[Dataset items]
>>>>

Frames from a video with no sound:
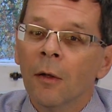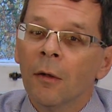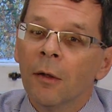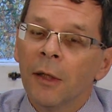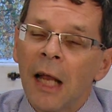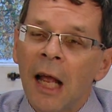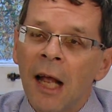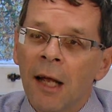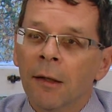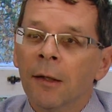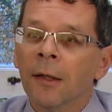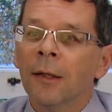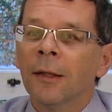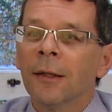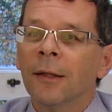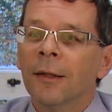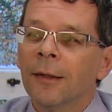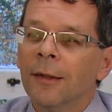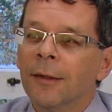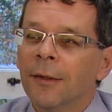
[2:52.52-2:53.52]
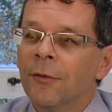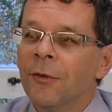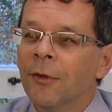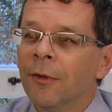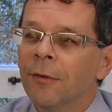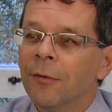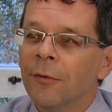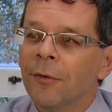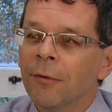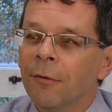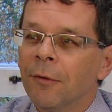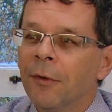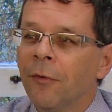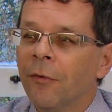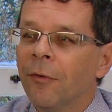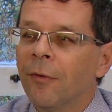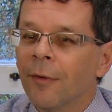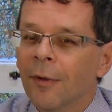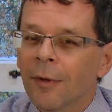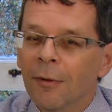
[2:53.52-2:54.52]
Yeah, there
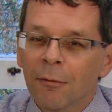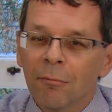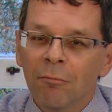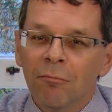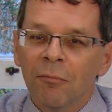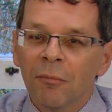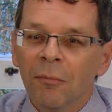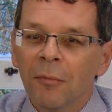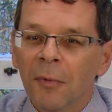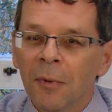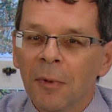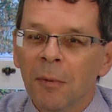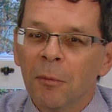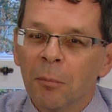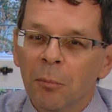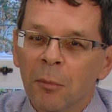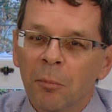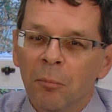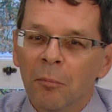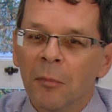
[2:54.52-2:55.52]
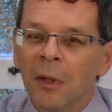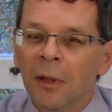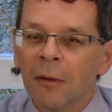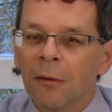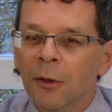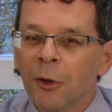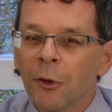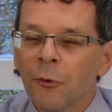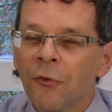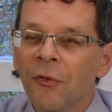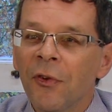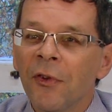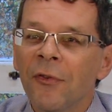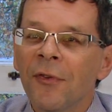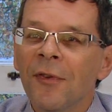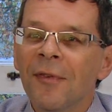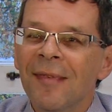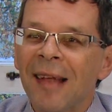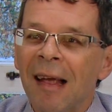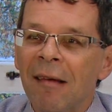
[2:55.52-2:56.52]
is
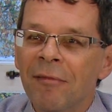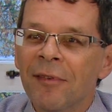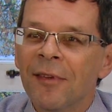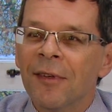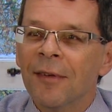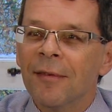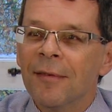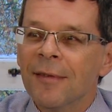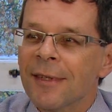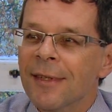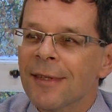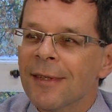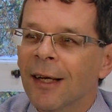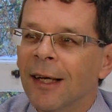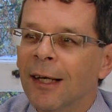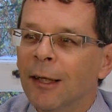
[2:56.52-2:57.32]
consistent evidence.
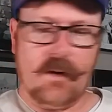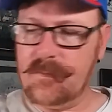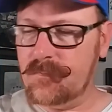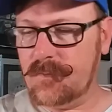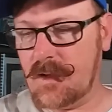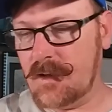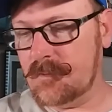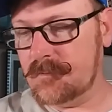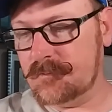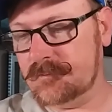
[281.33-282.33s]
but,
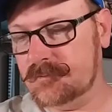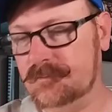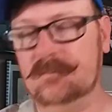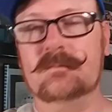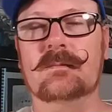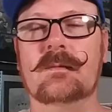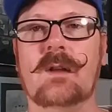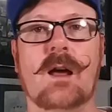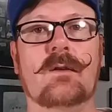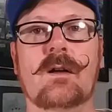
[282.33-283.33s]
hey,
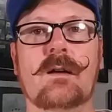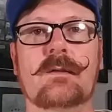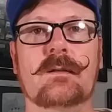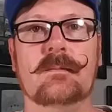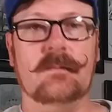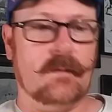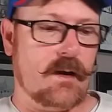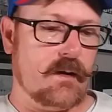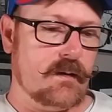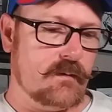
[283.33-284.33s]
I don't have it.
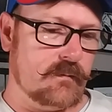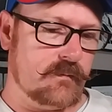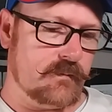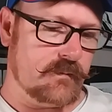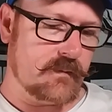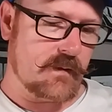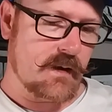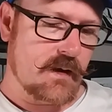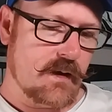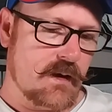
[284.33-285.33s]
Now I do.
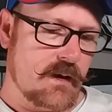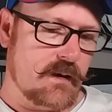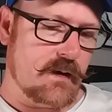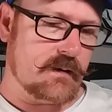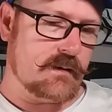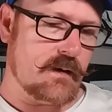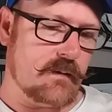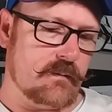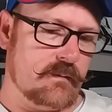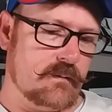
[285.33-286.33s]
Next
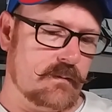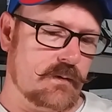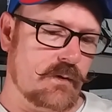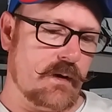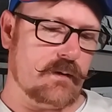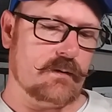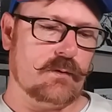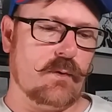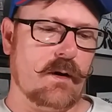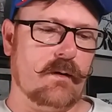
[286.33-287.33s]
up,
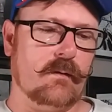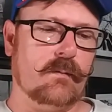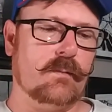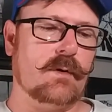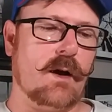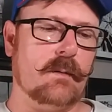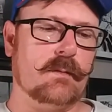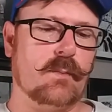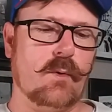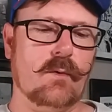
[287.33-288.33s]
2012
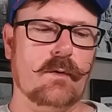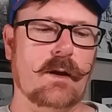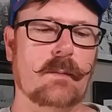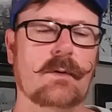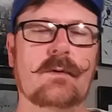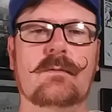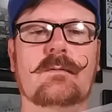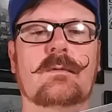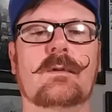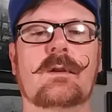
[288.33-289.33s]
Topps Pro
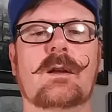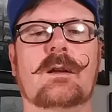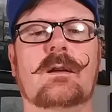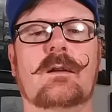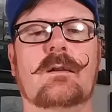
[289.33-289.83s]
debut, Nick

<<<<

- WHAT YOU WILL DO: Reproduce every entry above in full and exactly, though not its pictures.

- ANSWER FOR THE TASK:
Frames from a video with no sound:
[2:52.52-2:53.52]
[2:53.52-2:54.52]
Yeah, there
[2:54.52-2:55.52]
[2:55.52-2:56.52]
is
[2:56.52-2:57.32]
consistent evidence.
[281.33-282.33s]
but,
[282.33-283.33s]
hey,
[283.33-284.33s]
I don't have it.
[284.33-285.33s]
Now I do.
[285.33-286.33s]
Next
[286.33-287.33s]
up,
[287.33-288.33s]
2012
[288.33-289.33s]
Topps Pro
[289.33-289.83s]
debut, Nick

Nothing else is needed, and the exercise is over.